[Saved entries]
_ _ _ _

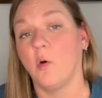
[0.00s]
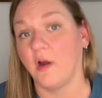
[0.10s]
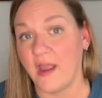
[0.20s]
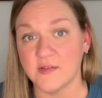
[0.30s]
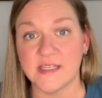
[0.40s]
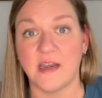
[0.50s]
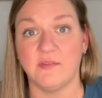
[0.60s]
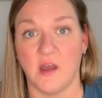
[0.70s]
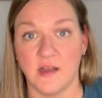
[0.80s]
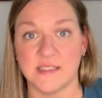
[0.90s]
or outside of
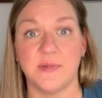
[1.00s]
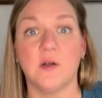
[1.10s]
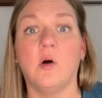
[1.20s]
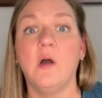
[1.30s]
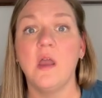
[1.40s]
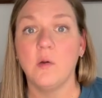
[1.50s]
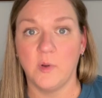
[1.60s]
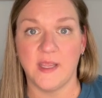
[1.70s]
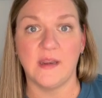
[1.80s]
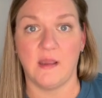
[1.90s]
the hospital,
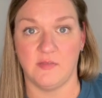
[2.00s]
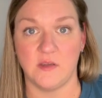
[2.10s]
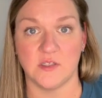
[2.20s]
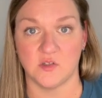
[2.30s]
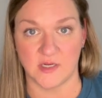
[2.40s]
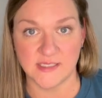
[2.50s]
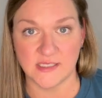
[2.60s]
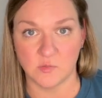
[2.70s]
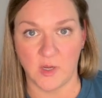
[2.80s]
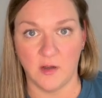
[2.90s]
we can have those addressed
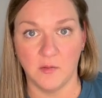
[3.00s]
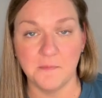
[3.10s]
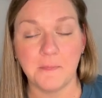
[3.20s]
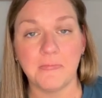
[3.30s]
as well.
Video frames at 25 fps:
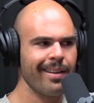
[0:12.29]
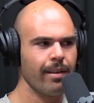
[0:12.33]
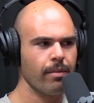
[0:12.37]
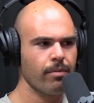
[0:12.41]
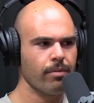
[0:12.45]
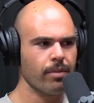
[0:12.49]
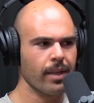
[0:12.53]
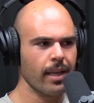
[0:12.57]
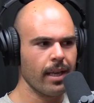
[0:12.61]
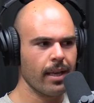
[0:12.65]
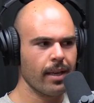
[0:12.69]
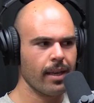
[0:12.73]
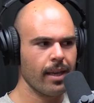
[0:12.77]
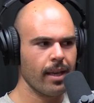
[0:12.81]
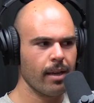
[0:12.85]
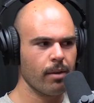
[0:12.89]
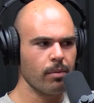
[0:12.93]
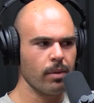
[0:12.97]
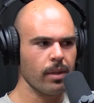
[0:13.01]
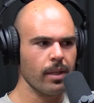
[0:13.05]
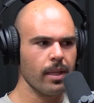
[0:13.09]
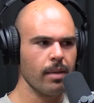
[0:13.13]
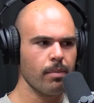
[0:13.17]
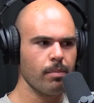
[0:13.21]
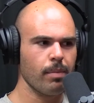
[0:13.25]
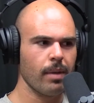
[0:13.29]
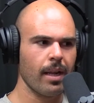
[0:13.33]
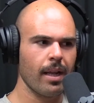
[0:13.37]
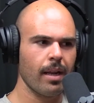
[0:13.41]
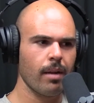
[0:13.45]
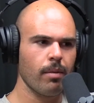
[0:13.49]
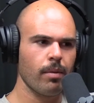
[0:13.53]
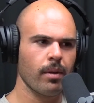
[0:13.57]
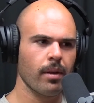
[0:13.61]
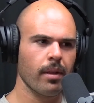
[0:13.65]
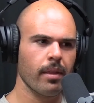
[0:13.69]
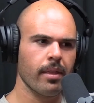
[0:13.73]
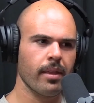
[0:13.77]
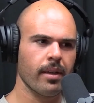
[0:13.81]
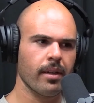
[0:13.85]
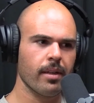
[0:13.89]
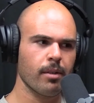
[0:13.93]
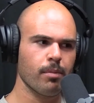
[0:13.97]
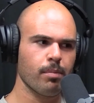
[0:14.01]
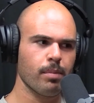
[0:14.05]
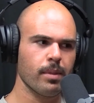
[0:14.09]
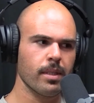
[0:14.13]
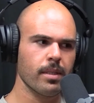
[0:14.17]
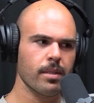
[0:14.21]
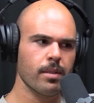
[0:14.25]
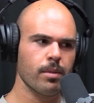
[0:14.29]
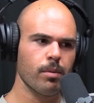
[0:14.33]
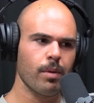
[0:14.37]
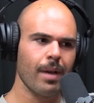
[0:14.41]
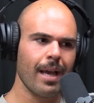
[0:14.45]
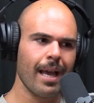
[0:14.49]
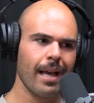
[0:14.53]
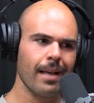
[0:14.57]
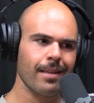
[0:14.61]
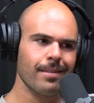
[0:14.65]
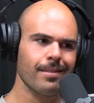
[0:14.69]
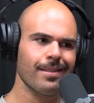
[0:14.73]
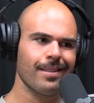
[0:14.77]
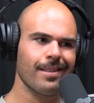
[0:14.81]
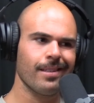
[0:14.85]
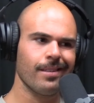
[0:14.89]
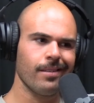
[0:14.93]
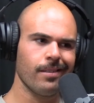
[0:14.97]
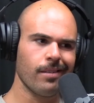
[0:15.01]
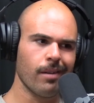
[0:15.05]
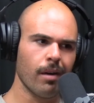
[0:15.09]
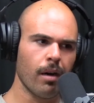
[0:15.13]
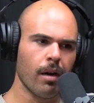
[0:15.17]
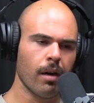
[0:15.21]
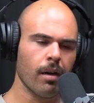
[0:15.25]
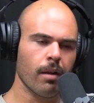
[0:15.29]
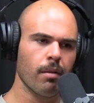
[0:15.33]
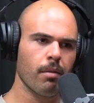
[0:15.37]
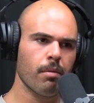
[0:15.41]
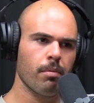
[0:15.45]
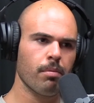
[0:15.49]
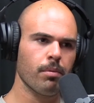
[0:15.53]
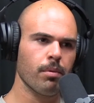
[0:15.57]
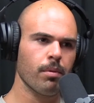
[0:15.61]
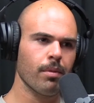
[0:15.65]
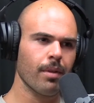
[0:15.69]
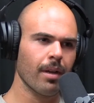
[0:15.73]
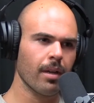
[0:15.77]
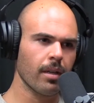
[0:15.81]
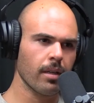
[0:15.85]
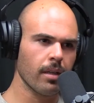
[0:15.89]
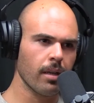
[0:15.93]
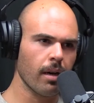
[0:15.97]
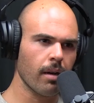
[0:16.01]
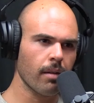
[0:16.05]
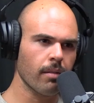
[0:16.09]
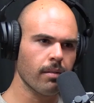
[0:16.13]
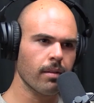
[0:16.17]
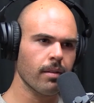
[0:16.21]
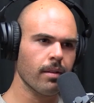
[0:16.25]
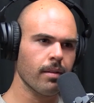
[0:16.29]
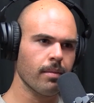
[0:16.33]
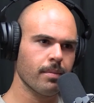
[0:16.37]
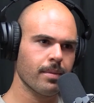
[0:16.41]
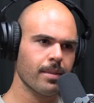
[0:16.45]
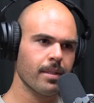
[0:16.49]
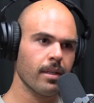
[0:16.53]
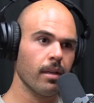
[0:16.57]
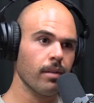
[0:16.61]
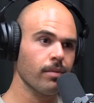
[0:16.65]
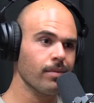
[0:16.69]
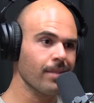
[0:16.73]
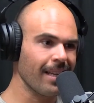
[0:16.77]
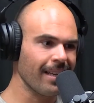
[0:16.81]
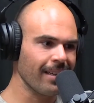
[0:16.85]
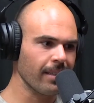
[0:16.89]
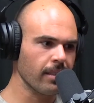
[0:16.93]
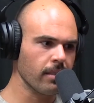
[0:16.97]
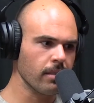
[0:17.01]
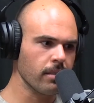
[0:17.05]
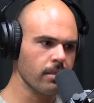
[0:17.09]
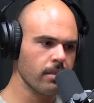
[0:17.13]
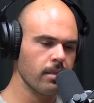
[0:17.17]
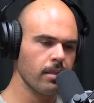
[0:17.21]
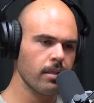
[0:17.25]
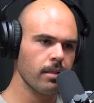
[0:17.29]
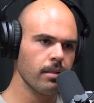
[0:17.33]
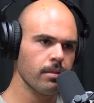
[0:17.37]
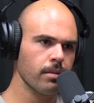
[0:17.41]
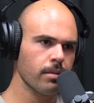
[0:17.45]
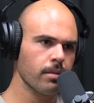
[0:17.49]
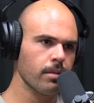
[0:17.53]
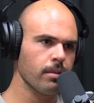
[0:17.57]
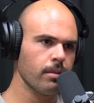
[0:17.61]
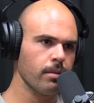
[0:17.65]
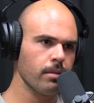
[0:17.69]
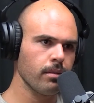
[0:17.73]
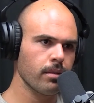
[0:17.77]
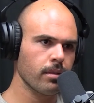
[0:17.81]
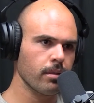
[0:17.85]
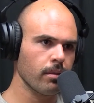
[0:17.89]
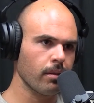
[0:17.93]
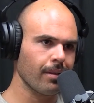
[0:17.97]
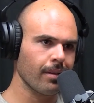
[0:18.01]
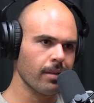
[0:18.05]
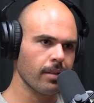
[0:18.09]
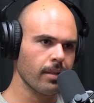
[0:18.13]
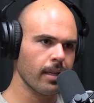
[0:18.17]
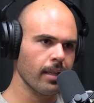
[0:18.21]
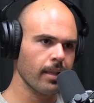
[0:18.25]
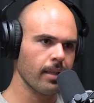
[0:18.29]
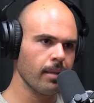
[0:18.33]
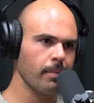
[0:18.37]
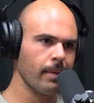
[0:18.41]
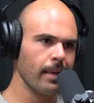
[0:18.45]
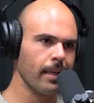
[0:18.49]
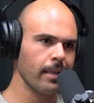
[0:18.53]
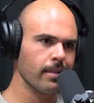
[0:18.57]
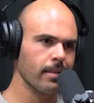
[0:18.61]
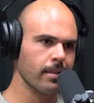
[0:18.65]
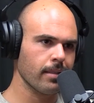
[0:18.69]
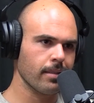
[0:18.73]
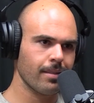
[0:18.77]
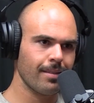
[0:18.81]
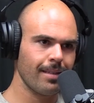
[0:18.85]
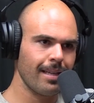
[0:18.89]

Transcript: Forget can't relate, but I don't want a therapist who hasn't gone through the gutter themselves and continues to do so on a daily basis.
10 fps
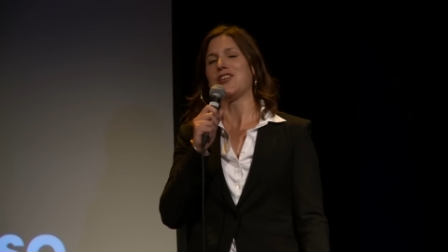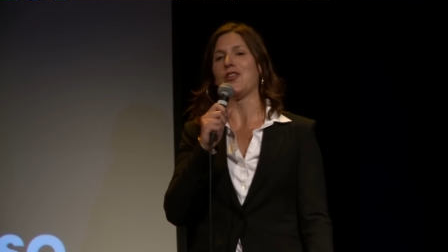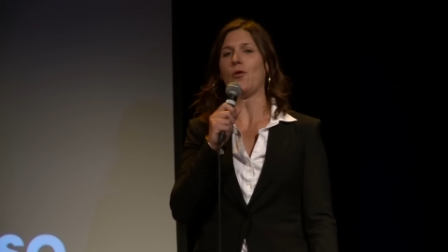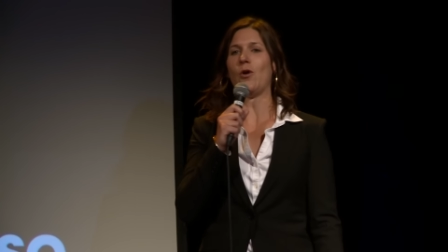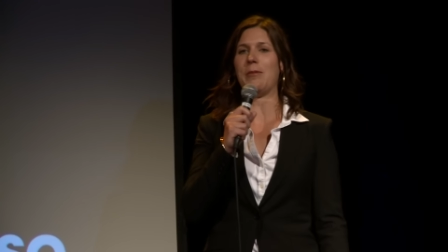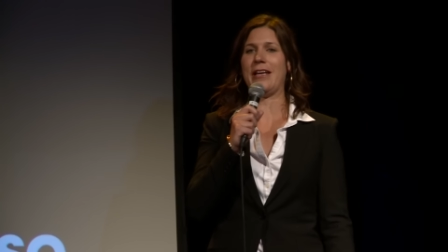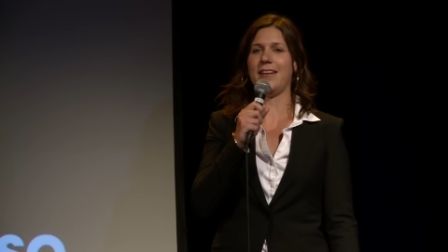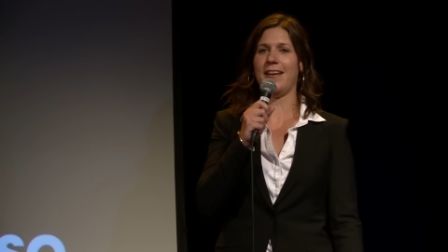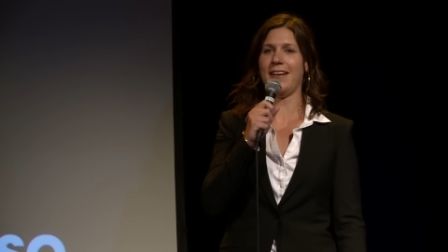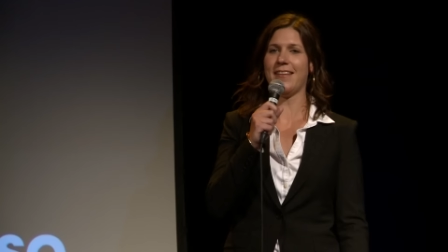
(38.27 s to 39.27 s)
so, the
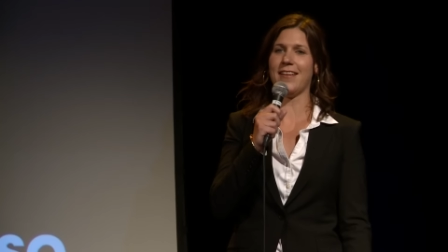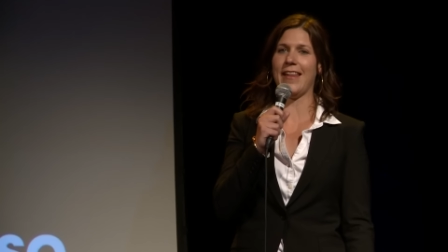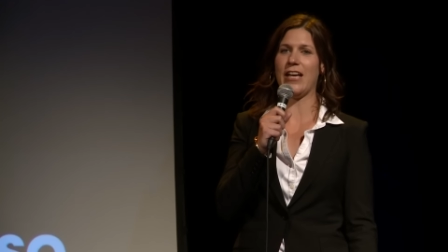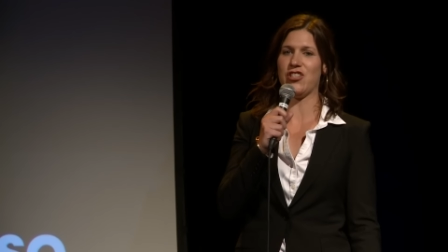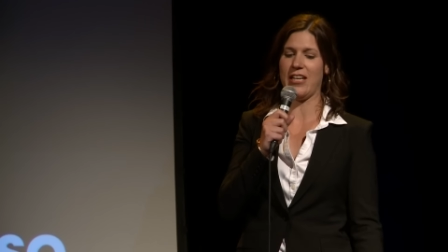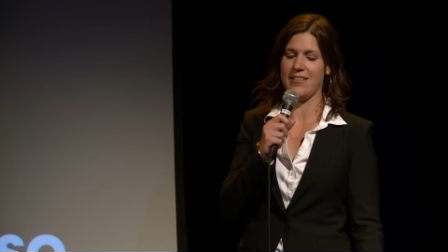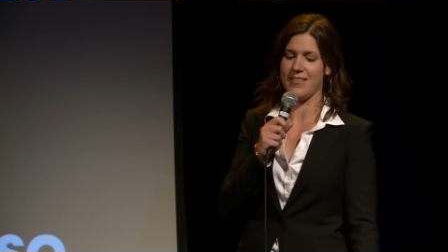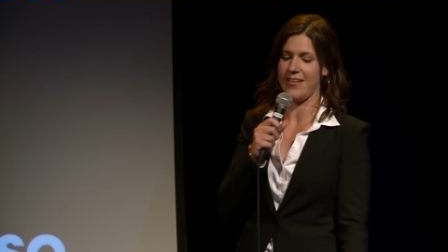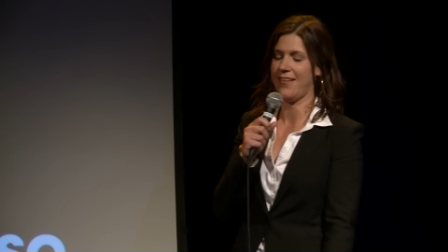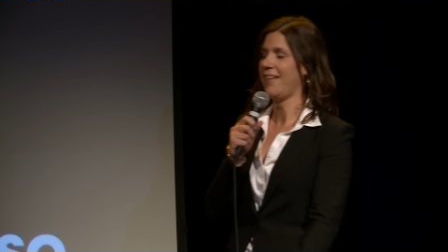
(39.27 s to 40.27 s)
woman, the
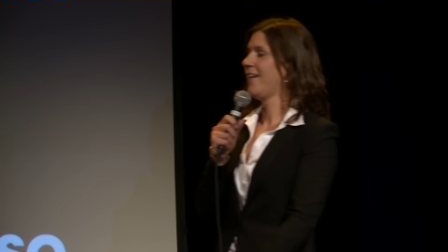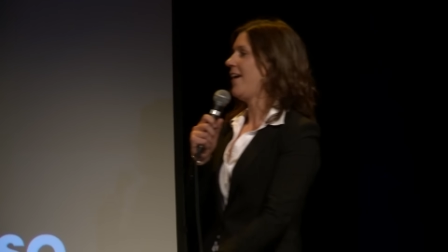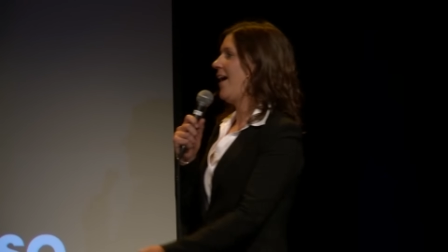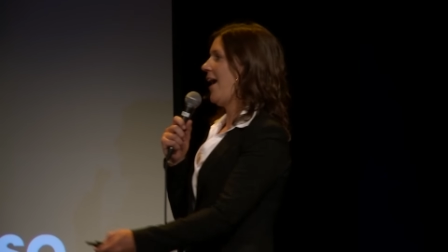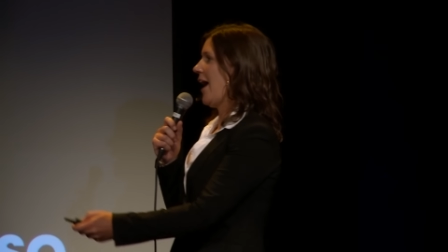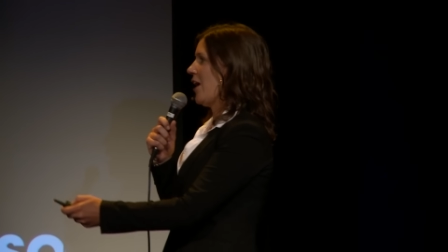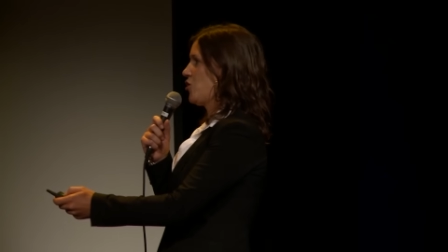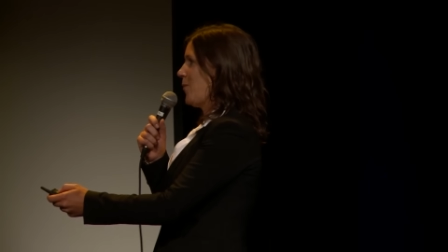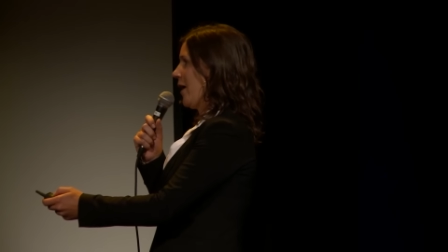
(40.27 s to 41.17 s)
legend, Ash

_ _ _ _

▶ **Exercise**
Across all the lines above, repeat the wording exactly and omit the pictures.

▶ **Answer to the exercise**
[0.00s]
[0.10s]
[0.20s]
[0.30s]
[0.40s]
[0.50s]
[0.60s]
[0.70s]
[0.80s]
[0.90s]
or outside of
[1.00s]
[1.10s]
[1.20s]
[1.30s]
[1.40s]
[1.50s]
[1.60s]
[1.70s]
[1.80s]
[1.90s]
the hospital,
[2.00s]
[2.10s]
[2.20s]
[2.30s]
[2.40s]
[2.50s]
[2.60s]
[2.70s]
[2.80s]
[2.90s]
we can have those addressed
[3.00s]
[3.10s]
[3.20s]
[3.30s]
as well.
Video frames at 25 fps:
[0:12.29]
[0:12.33]
[0:12.37]
[0:12.41]
[0:12.45]
[0:12.49]
[0:12.53]
[0:12.57]
[0:12.61]
[0:12.65]
[0:12.69]
[0:12.73]
[0:12.77]
[0:12.81]
[0:12.85]
[0:12.89]
[0:12.93]
[0:12.97]
[0:13.01]
[0:13.05]
[0:13.09]
[0:13.13]
[0:13.17]
[0:13.21]
[0:13.25]
[0:13.29]
[0:13.33]
[0:13.37]
[0:13.41]
[0:13.45]
[0:13.49]
[0:13.53]
[0:13.57]
[0:13.61]
[0:13.65]
[0:13.69]
[0:13.73]
[0:13.77]
[0:13.81]
[0:13.85]
[0:13.89]
[0:13.93]
[0:13.97]
[0:14.01]
[0:14.05]
[0:14.09]
[0:14.13]
[0:14.17]
[0:14.21]
[0:14.25]
[0:14.29]
[0:14.33]
[0:14.37]
[0:14.41]
[0:14.45]
[0:14.49]
[0:14.53]
[0:14.57]
[0:14.61]
[0:14.65]
[0:14.69]
[0:14.73]
[0:14.77]
[0:14.81]
[0:14.85]
[0:14.89]
[0:14.93]
[0:14.97]
[0:15.01]
[0:15.05]
[0:15.09]
[0:15.13]
[0:15.17]
[0:15.21]
[0:15.25]
[0:15.29]
[0:15.33]
[0:15.37]
[0:15.41]
[0:15.45]
[0:15.49]
[0:15.53]
[0:15.57]
[0:15.61]
[0:15.65]
[0:15.69]
[0:15.73]
[0:15.77]
[0:15.81]
[0:15.85]
[0:15.89]
[0:15.93]
[0:15.97]
[0:16.01]
[0:16.05]
[0:16.09]
[0:16.13]
[0:16.17]
[0:16.21]
[0:16.25]
[0:16.29]
[0:16.33]
[0:16.37]
[0:16.41]
[0:16.45]
[0:16.49]
[0:16.53]
[0:16.57]
[0:16.61]
[0:16.65]
[0:16.69]
[0:16.73]
[0:16.77]
[0:16.81]
[0:16.85]
[0:16.89]
[0:16.93]
[0:16.97]
[0:17.01]
[0:17.05]
[0:17.09]
[0:17.13]
[0:17.17]
[0:17.21]
[0:17.25]
[0:17.29]
[0:17.33]
[0:17.37]
[0:17.41]
[0:17.45]
[0:17.49]
[0:17.53]
[0:17.57]
[0:17.61]
[0:17.65]
[0:17.69]
[0:17.73]
[0:17.77]
[0:17.81]
[0:17.85]
[0:17.89]
[0:17.93]
[0:17.97]
[0:18.01]
[0:18.05]
[0:18.09]
[0:18.13]
[0:18.17]
[0:18.21]
[0:18.25]
[0:18.29]
[0:18.33]
[0:18.37]
[0:18.41]
[0:18.45]
[0:18.49]
[0:18.53]
[0:18.57]
[0:18.61]
[0:18.65]
[0:18.69]
[0:18.73]
[0:18.77]
[0:18.81]
[0:18.85]
[0:18.89]

Transcript: Forget can't relate, but I don't want a therapist who hasn't gone through the gutter themselves and continues to do so on a daily basis.
10 fps
(38.27 s to 39.27 s)
so, the
(39.27 s to 40.27 s)
woman, the
(40.27 s to 41.17 s)
legend, Ash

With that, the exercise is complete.